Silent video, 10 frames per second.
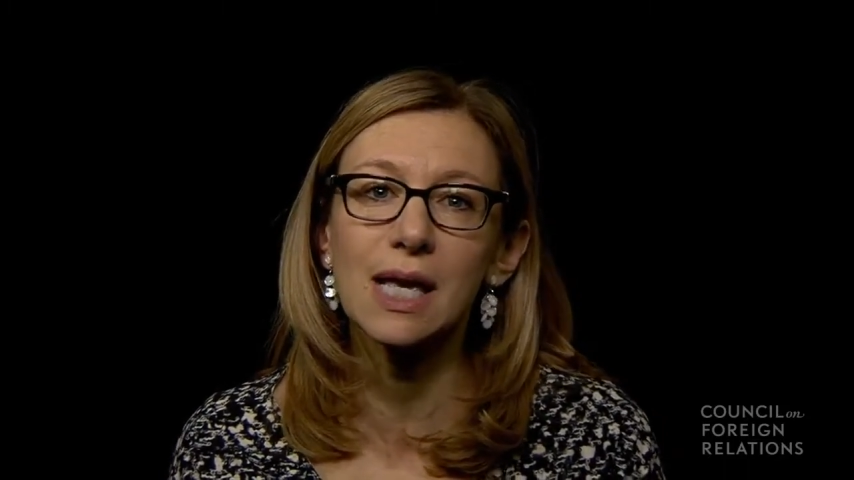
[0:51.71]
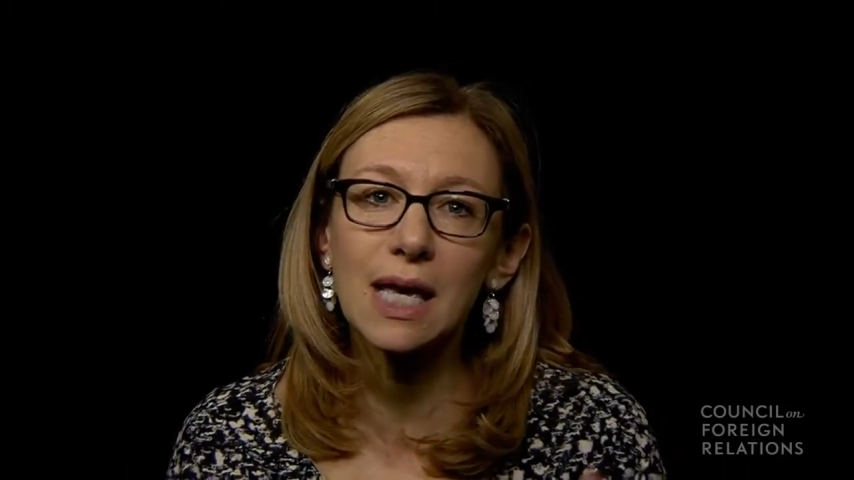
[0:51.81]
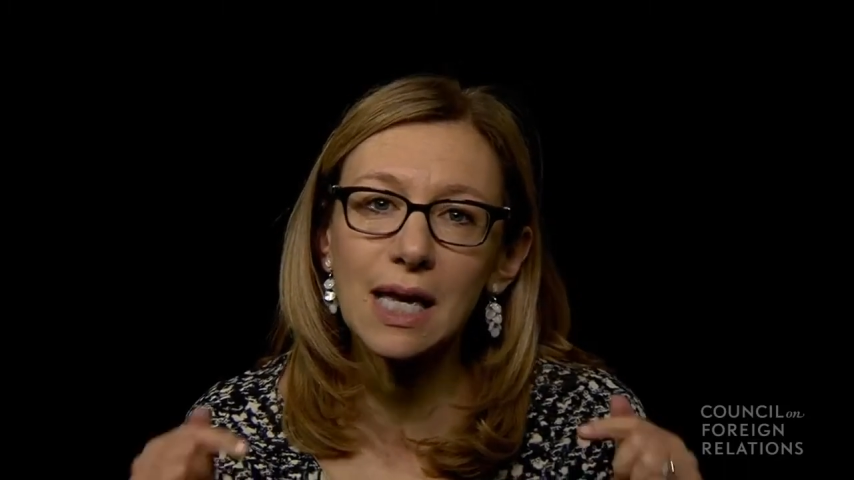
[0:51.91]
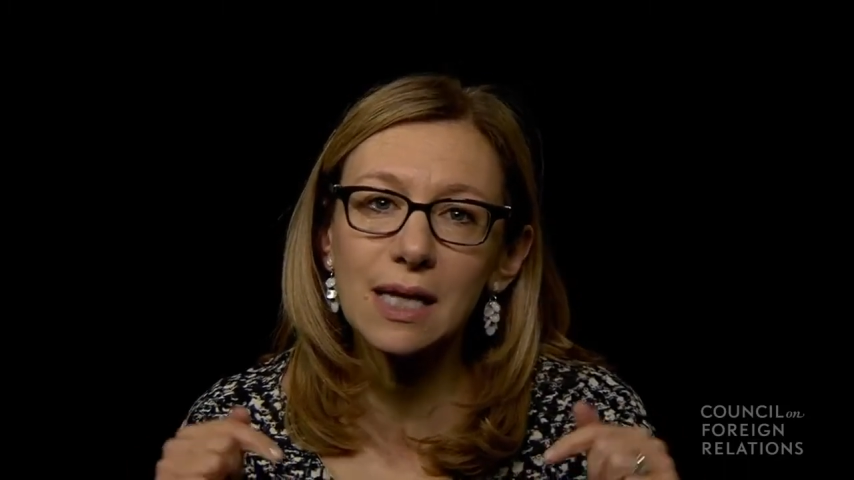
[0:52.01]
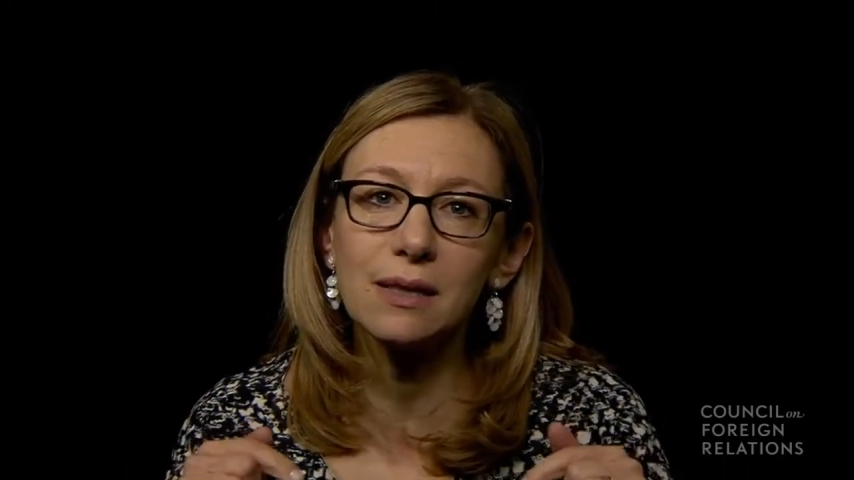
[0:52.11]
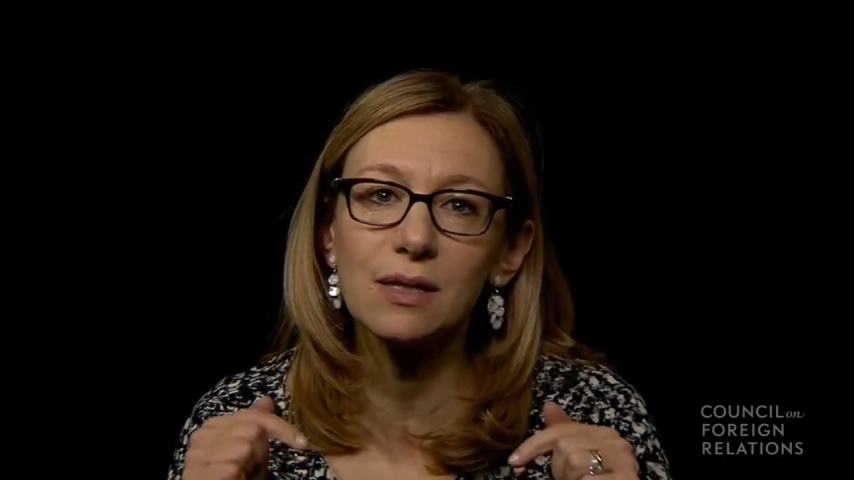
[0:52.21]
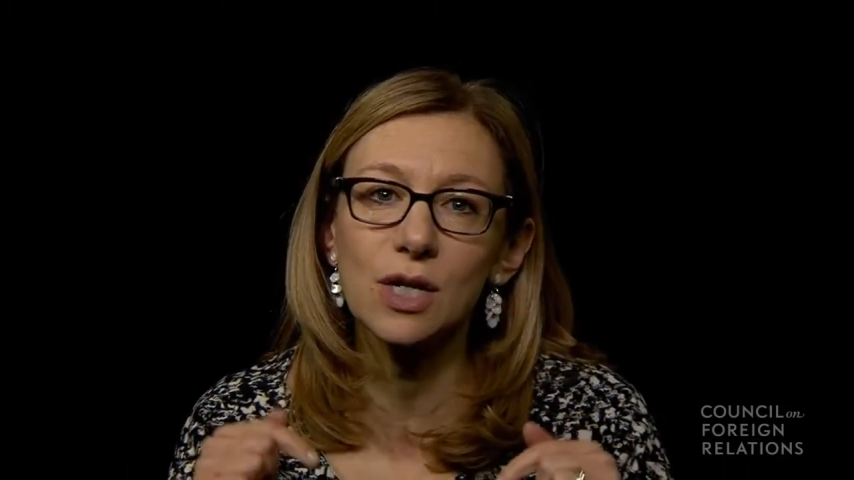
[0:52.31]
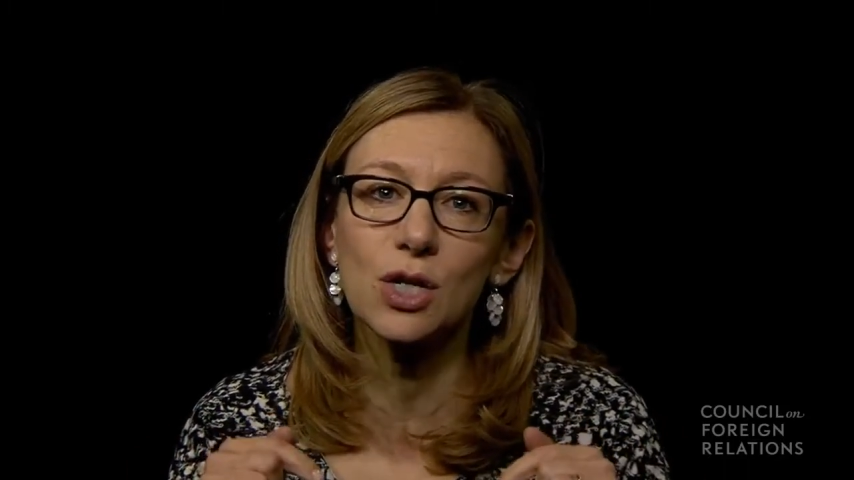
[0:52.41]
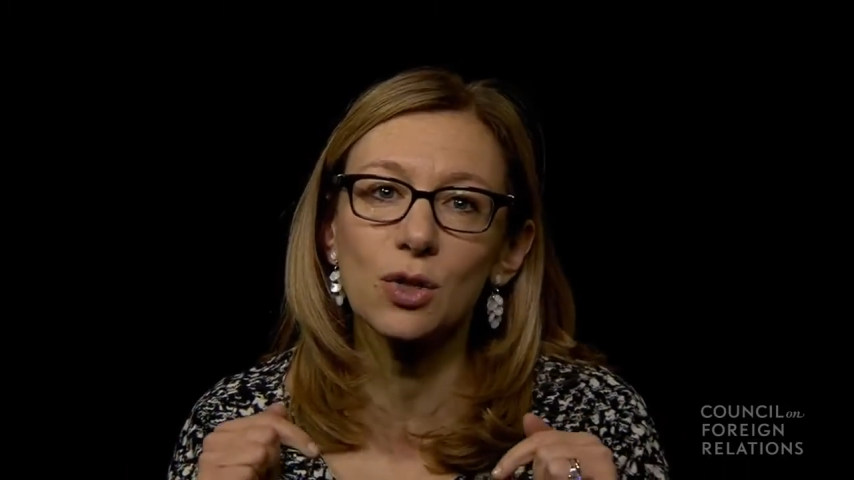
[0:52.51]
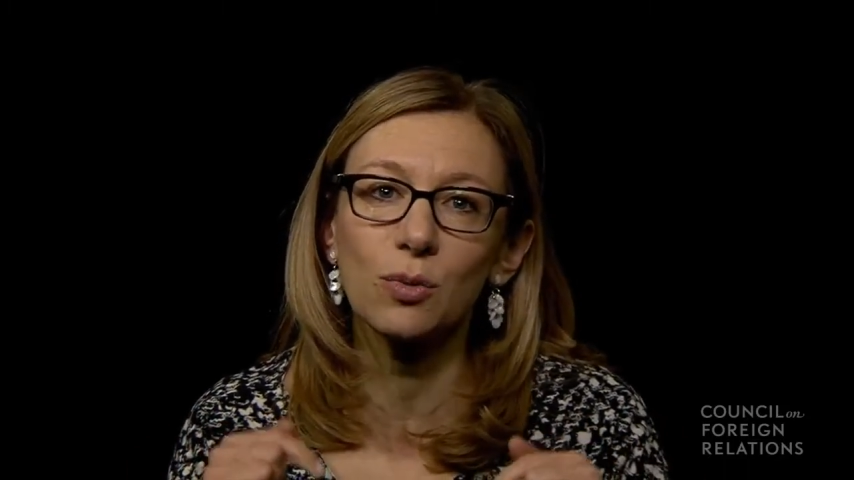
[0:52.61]
in the
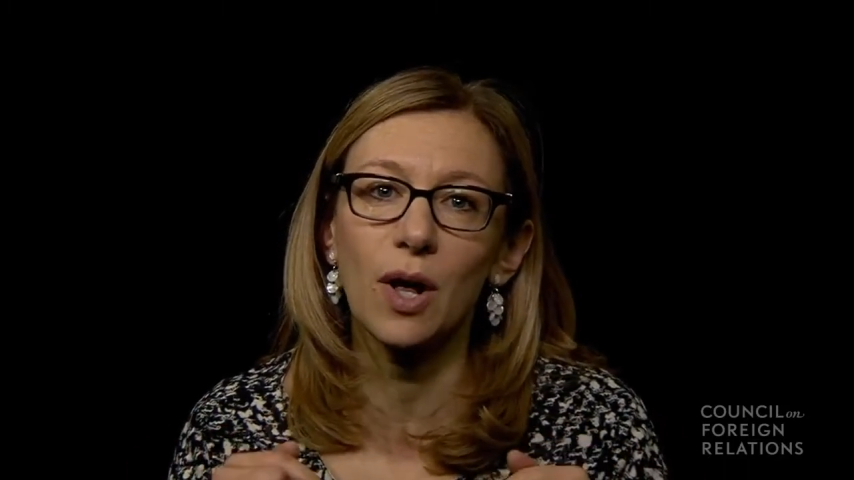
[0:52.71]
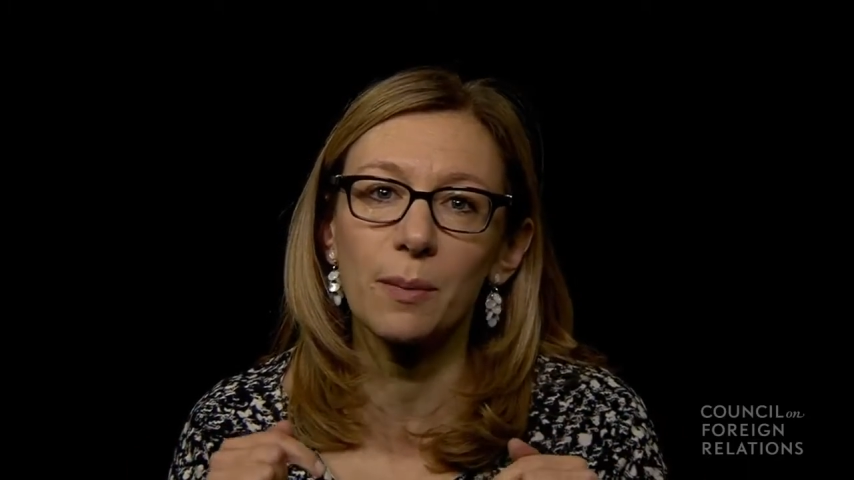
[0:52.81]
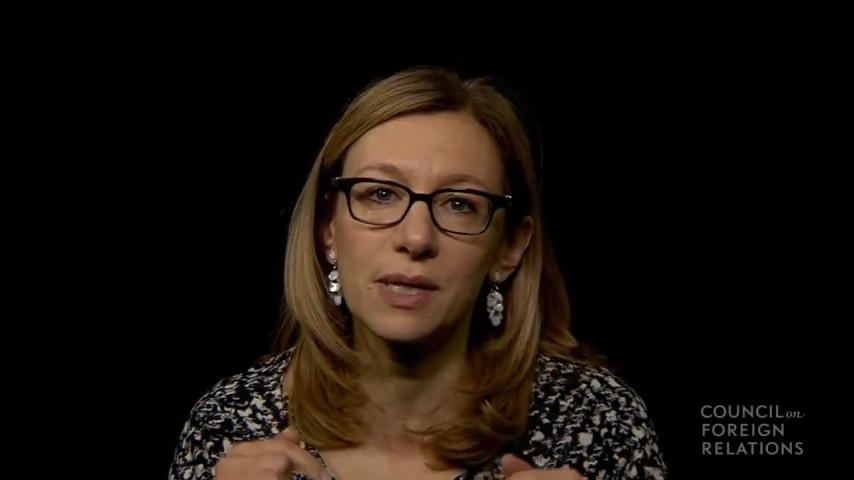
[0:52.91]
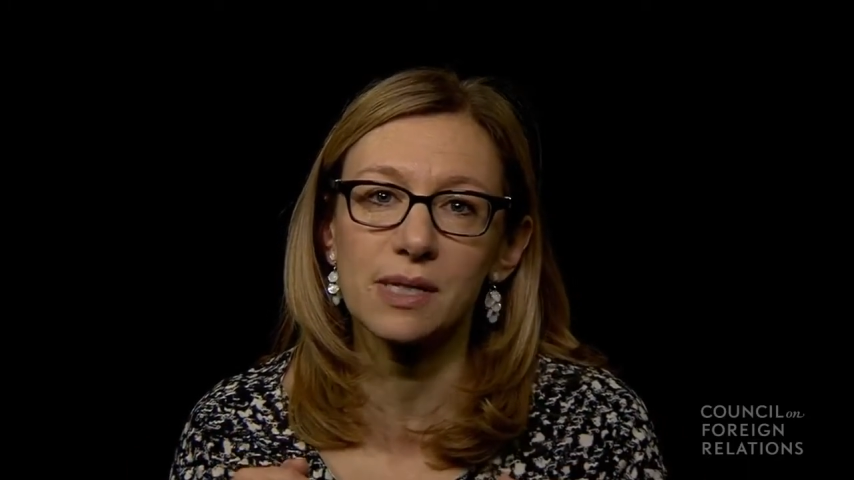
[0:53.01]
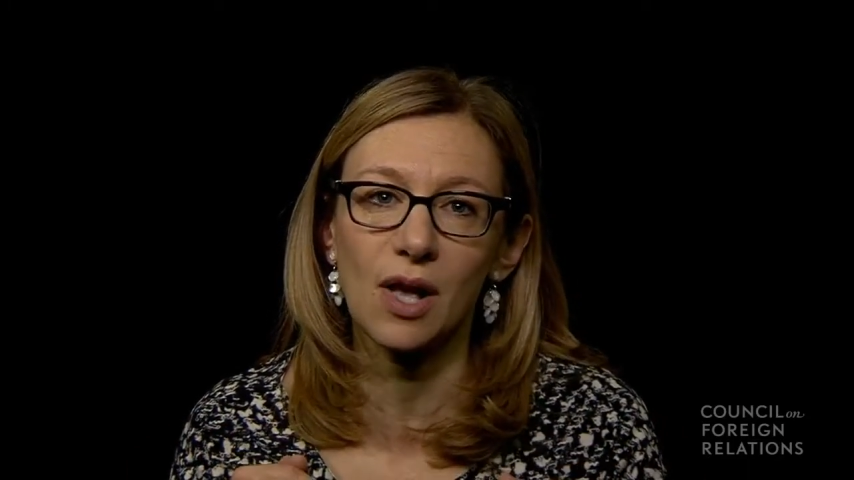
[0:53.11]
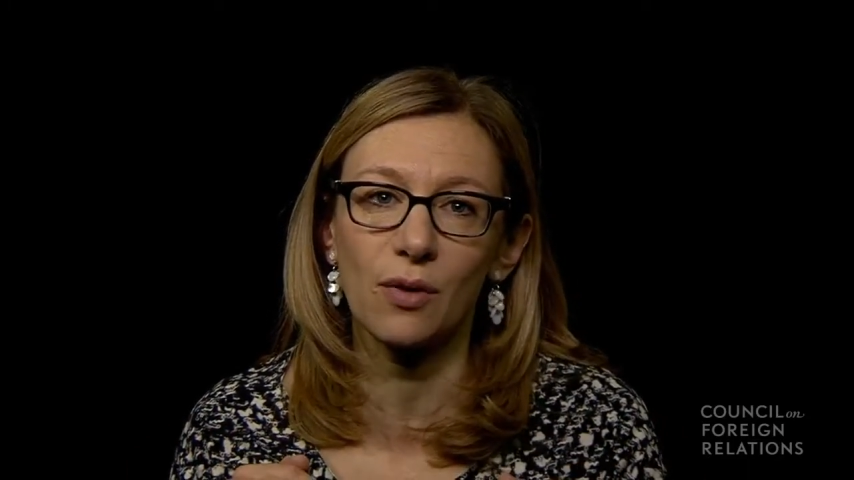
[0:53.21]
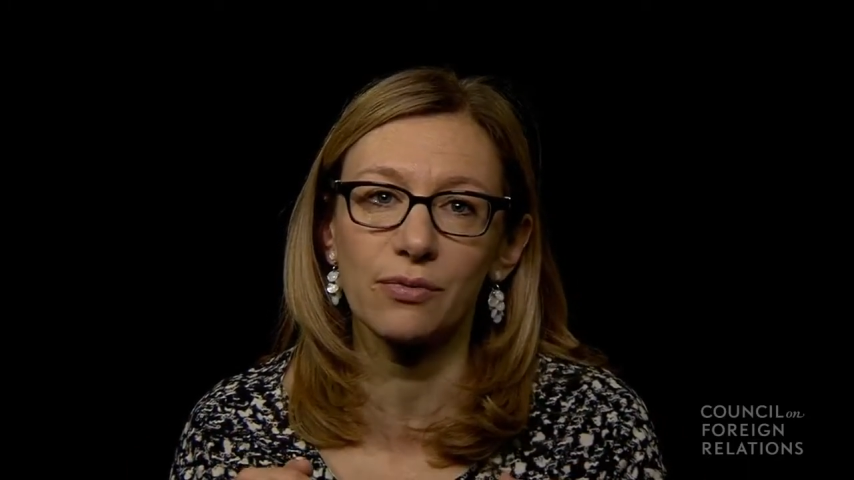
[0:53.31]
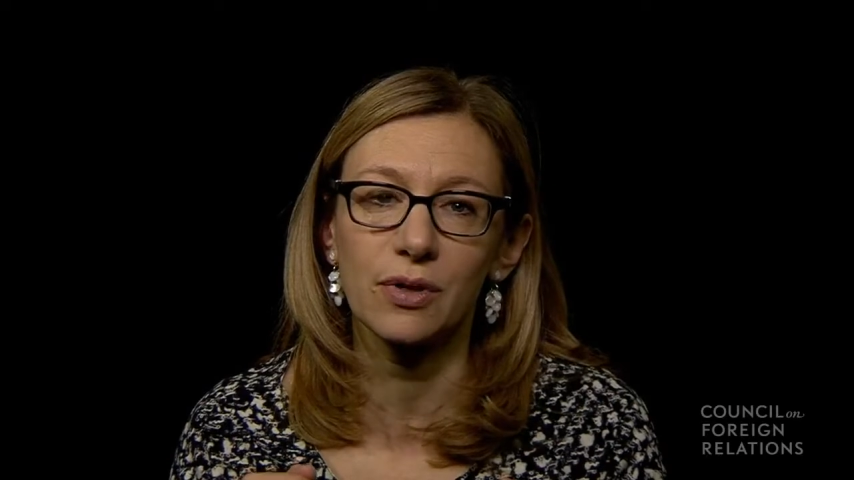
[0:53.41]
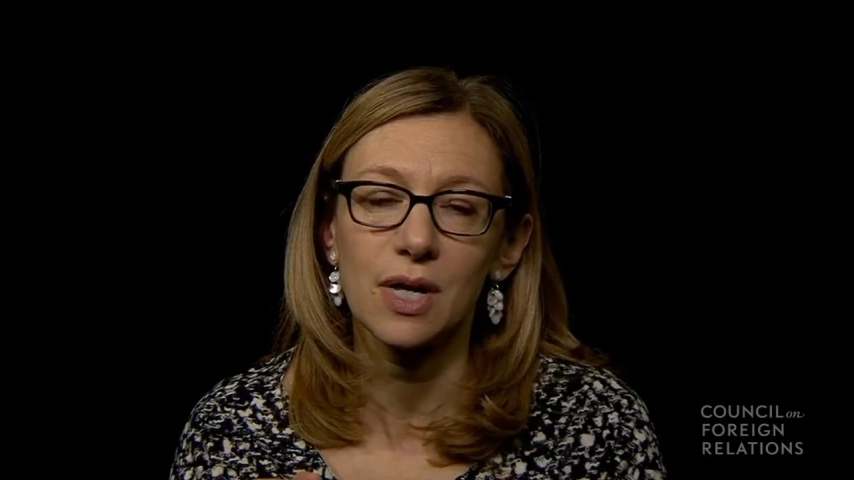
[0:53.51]
digital realm itself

* [TASK TO CARRY OUT]: Line by line, return the listing above exactly, leaving out its pictures.

* [EXERCISE ANSWER]:
Silent video, 10 frames per second.
[0:51.71]
[0:51.81]
[0:51.91]
[0:52.01]
[0:52.11]
[0:52.21]
[0:52.31]
[0:52.41]
[0:52.51]
[0:52.61]
in the
[0:52.71]
[0:52.81]
[0:52.91]
[0:53.01]
[0:53.11]
[0:53.21]
[0:53.31]
[0:53.41]
[0:53.51]
digital realm itself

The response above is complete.